### Work instruction
Copy out exactly, and only, the lines from the one containing "[6.00-7.00s]" through the end of the entries. No pictures.

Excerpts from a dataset
==========

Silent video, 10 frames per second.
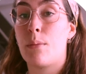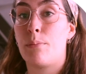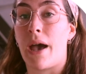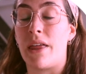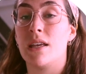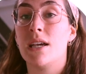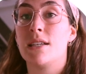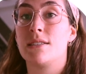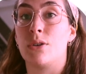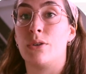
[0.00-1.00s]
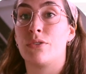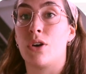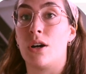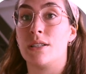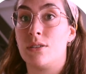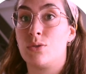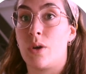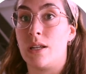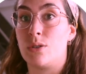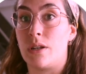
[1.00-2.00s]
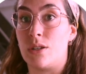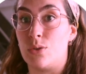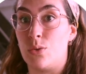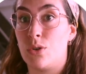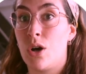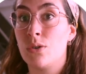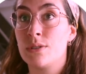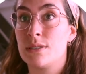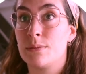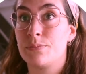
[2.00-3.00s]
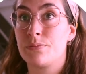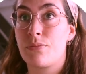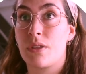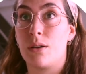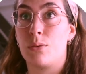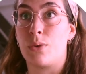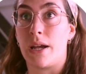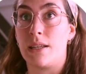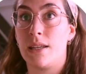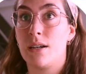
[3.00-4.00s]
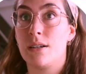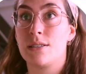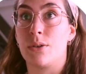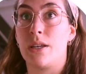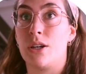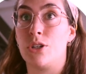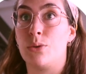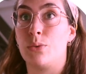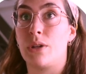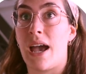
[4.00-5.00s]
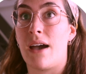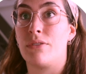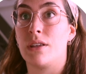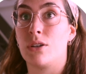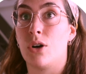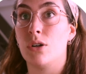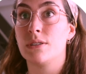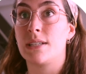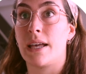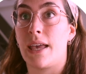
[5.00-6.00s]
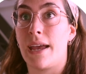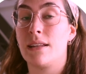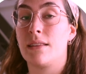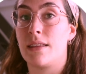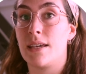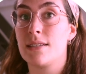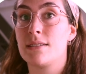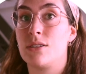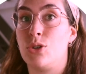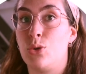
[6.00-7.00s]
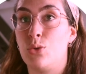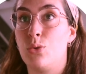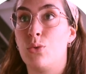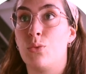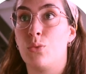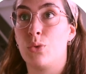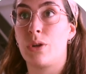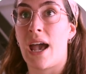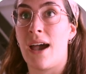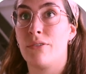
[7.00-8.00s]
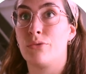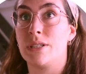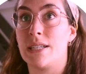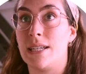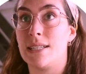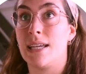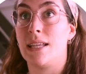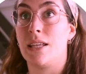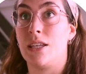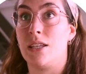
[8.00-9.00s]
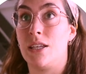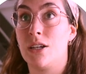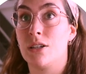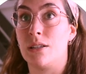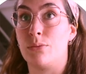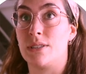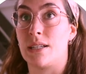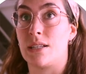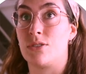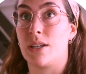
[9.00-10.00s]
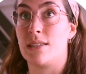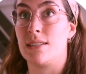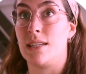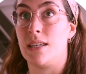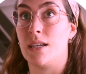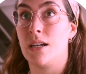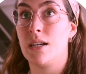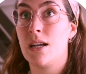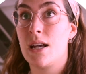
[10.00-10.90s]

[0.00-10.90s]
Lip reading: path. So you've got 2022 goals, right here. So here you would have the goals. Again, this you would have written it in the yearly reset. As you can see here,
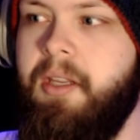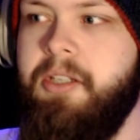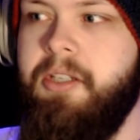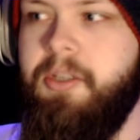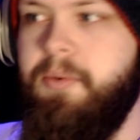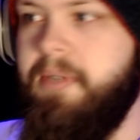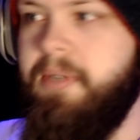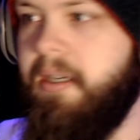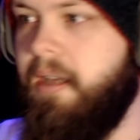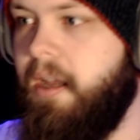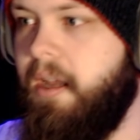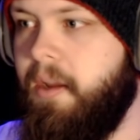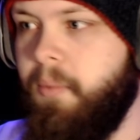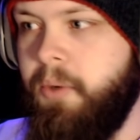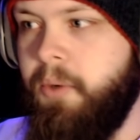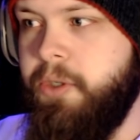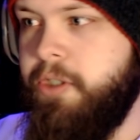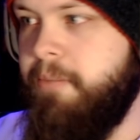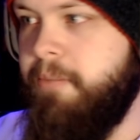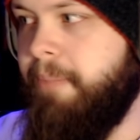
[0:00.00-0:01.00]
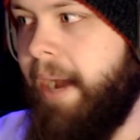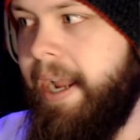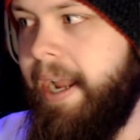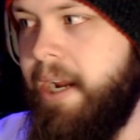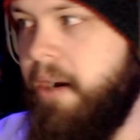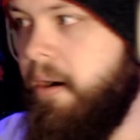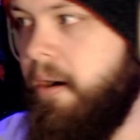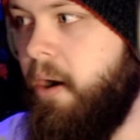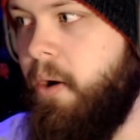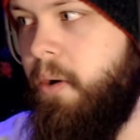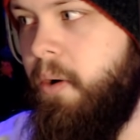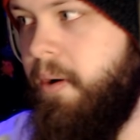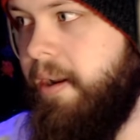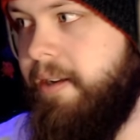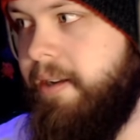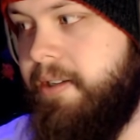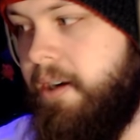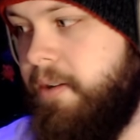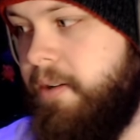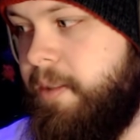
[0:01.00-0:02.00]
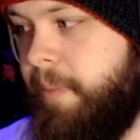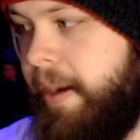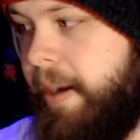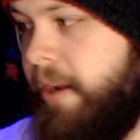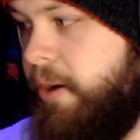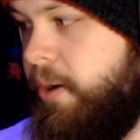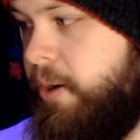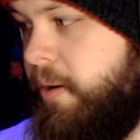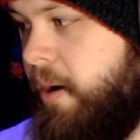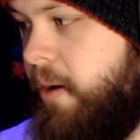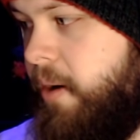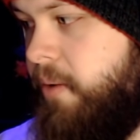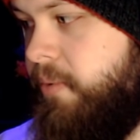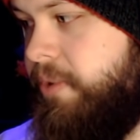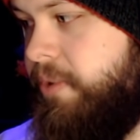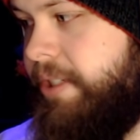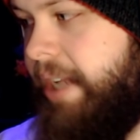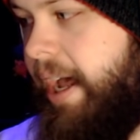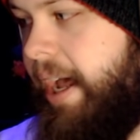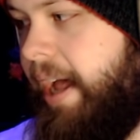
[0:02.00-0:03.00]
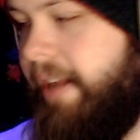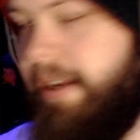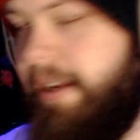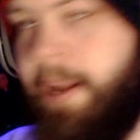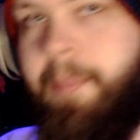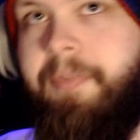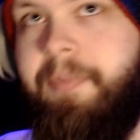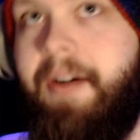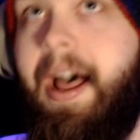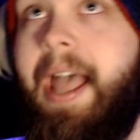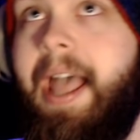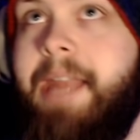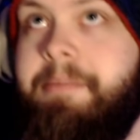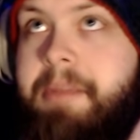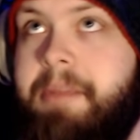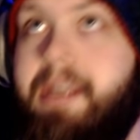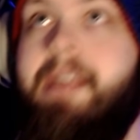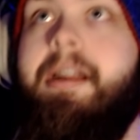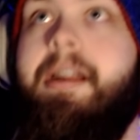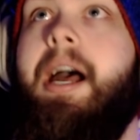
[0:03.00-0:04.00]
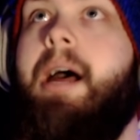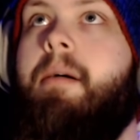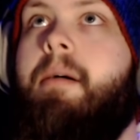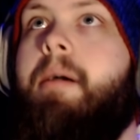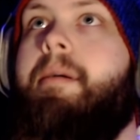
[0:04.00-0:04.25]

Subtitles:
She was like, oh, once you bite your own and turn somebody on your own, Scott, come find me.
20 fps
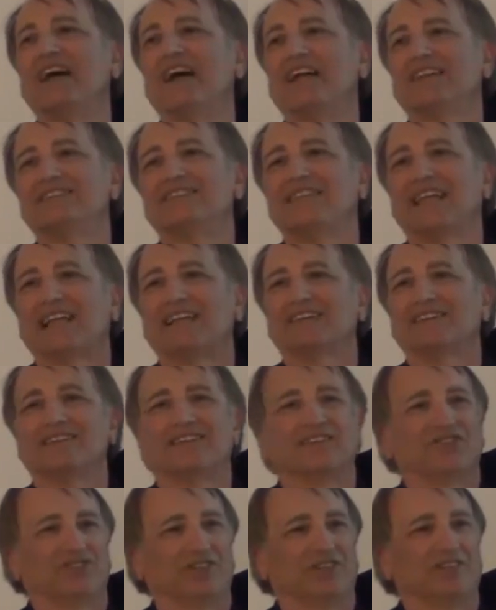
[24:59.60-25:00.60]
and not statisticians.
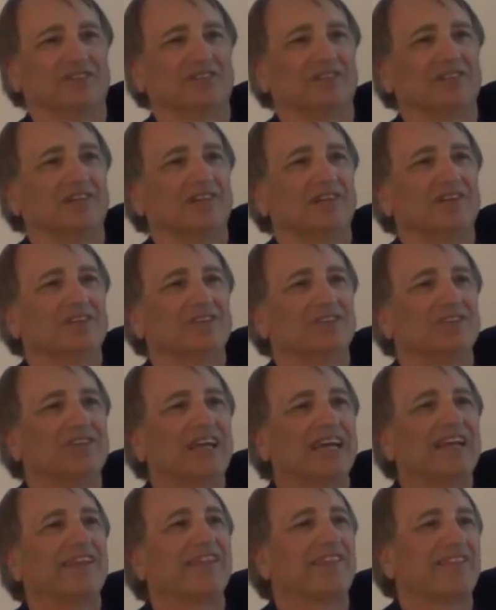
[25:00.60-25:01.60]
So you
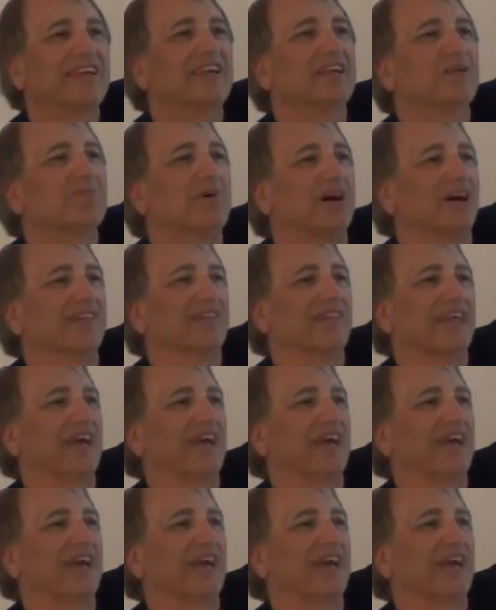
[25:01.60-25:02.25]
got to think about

==========

### Your response
[6.00-7.00s]
[7.00-8.00s]
[8.00-9.00s]
[9.00-10.00s]
[10.00-10.90s]

[0.00-10.90s]
Lip reading: path. So you've got 2022 goals, right here. So here you would have the goals. Again, this you would have written it in the yearly reset. As you can see here,
[0:00.00-0:01.00]
[0:01.00-0:02.00]
[0:02.00-0:03.00]
[0:03.00-0:04.00]
[0:04.00-0:04.25]

Subtitles:
She was like, oh, once you bite your own and turn somebody on your own, Scott, come find me.
20 fps
[24:59.60-25:00.60]
and not statisticians.
[25:00.60-25:01.60]
So you
[25:01.60-25:02.25]
got to think about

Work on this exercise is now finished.